'The Beaver' Shows Mel Gibson Can Do Crazy
An earnest, intermittently droll dramedy about a manic-depressive toy manufacturer and his bewildered family, The Beaver is a parable that's not easily parsed. While director Jodie Foster fails to maintain a consistent tone—could there be such a thing as inspirational satire?—the movie's lopsided wobble is undeniably enhanced by her star Mel Gibson, or at least by the baggage he schleps into the proceedings.
Walter Black (Gibson) is first seen floating in the chlorinated limbo of his backyard swimming pool; barely able to formulate a sentence, he has been diagnosed as "hopelessly depressed," and once his exasperated wife (Foster) kicks him out of their Westchester digs, he's ineptly suicidal. As Walter trembles, drunk and disconsolate, on the ledge of his motel roof, the movie's mysterious Cockney-accented voice-over (a ruder version of the gecko that sells insurance on TV) is revealed to be that of Walter's manic self—a ratty hand puppet discovered in a Dumpster that, once it starts talking to him, offers him a means to reinvent himself back into the world.
There's no attempt to make it seem as though Walter can throw his voice; on the contrary, the camera tends to focus on Gibson's lips flapping as he brandishes the puppet he has dubbed the Beaver. Still, Kyle Killen's script, a highly regarded property long thought impossible to produce, elaborates on the ventriloquism theme with a subplot involving Walter's eldest son, Porter (Anton Yelchin); busy as a beaver furnishing term papers to order, this Ivy League-bound high-school senior is hired by the school's smartest girl (Jennifer Lawrence) to ghostwrite her valedictory address.
Speaking through, even as he hides behind, his furry friend, Walter returns home. His younger son is delighted; his wife gets with the program once the Beaver explains he's been prescribed by a shrink. Walter jogs and showers with the puppet; he also uses it to address his employees, inspiring them to mass-produce something called the "Mr. Beaver Wood-Cutting Kit." The puppet is even there for the movie's kinkiest (and most inadvertently funny) scene, as Gibson enacts some hot conjugal sex with the movie's perpetually harried-looking director.
Gibson gives Walter's manic jag suggestive verisimilitude—particularly after the wood-cutting kit becomes a runaway hit and he takes to the airwaves, appearing with the Beav on Good Morning America, riffing with Jon Stewart and being interviewed by Terry Gross, who wonders why he needs his prop for a radio show. There's no way Jim Carrey or Steve Carell, each formerly attached to the project, could have supplied this frisson.

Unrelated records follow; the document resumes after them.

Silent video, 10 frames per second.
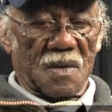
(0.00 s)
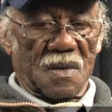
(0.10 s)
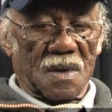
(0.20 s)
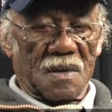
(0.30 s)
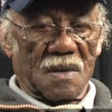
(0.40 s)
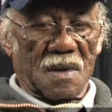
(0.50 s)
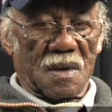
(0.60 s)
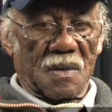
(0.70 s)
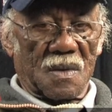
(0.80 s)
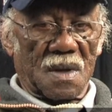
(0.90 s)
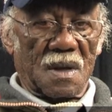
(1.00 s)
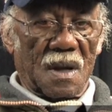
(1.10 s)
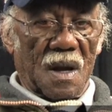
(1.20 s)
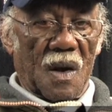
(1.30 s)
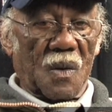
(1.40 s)
We
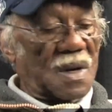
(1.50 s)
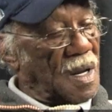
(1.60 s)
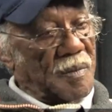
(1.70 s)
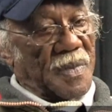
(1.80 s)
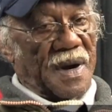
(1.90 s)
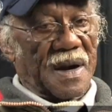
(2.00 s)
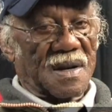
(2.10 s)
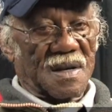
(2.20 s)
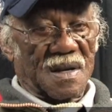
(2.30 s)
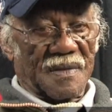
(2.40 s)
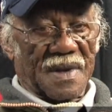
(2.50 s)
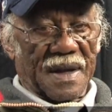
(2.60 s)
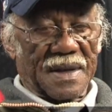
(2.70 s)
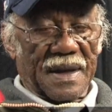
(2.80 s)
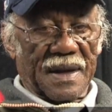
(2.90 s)
always had prayers and stuff
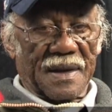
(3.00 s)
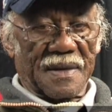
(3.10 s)
like that.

Gibson may be no one's idea of a method actor, but his pleasure playing nut-jobs, most apparent in the comic thriller Conspiracy Theory, seems weirdly confessional. (His more celebrated predilection—being beaten up onscreen—is also present, at the hand, so to speak, of the Beaver.)
Shot in autumn 2009, The Beaver was shelved when the monster from the Gibson id erupted last summer with revelations that he was verbally and physically abusing his girlfriend, and it has returned as something like a celluloid explanation. (Gibson pleaded no contest to a battering charge a week before the movie had its world premiere at South By Southwest.) Thanks to this lurid prequel, The Beaver manages to be both exploitative and humanizing; thanks to Gibson's convincing conviction, it goes surprisingly deep into madness before resolving itself in a nimbus of New Age platitudes.

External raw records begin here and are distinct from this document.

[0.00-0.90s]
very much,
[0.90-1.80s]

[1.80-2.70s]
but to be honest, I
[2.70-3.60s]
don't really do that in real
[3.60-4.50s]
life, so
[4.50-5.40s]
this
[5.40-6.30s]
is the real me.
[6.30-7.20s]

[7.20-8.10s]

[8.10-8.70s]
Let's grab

Foster might have treated the material as an E.T.A. Hoffmann tale of demonic possession or a believe-it-or-not Oliver Sacks case history, with the puppet functioning as Walter's transitional object. Instead, she takes it at face value. Is The Beaver an allegory on acting? Directing? It's tempting to imagine Foster herself talking through the increasingly nasty puppet; the movies this former child-star has directed or produced have been notably interested in unique prodigies with unusual ways of communicating. In Little Man Tate, Foster directed herself as the mother of an immaculately conceived kid genius; in Nell, Foster herself was the genius, a backwoods wild child with an invented language.
She takes the maternal role in The Beaver—allowing Gibson the fun of babbling on like a hyperactive 8-year-old—but she clearly identifies, having cited in flacking the movie her own struggle with depression. Perhaps that's the problem. Mel's character isn't on Prozac, but the movie is—a succession of bland camera setups, cued to a highly conventional score. Would that the direction were half as nutty as the script or as wacked-out as its star!
This review appeared in print as "Mel Gibson Can Do Crazy: Playing mad and loving it in The Beaver."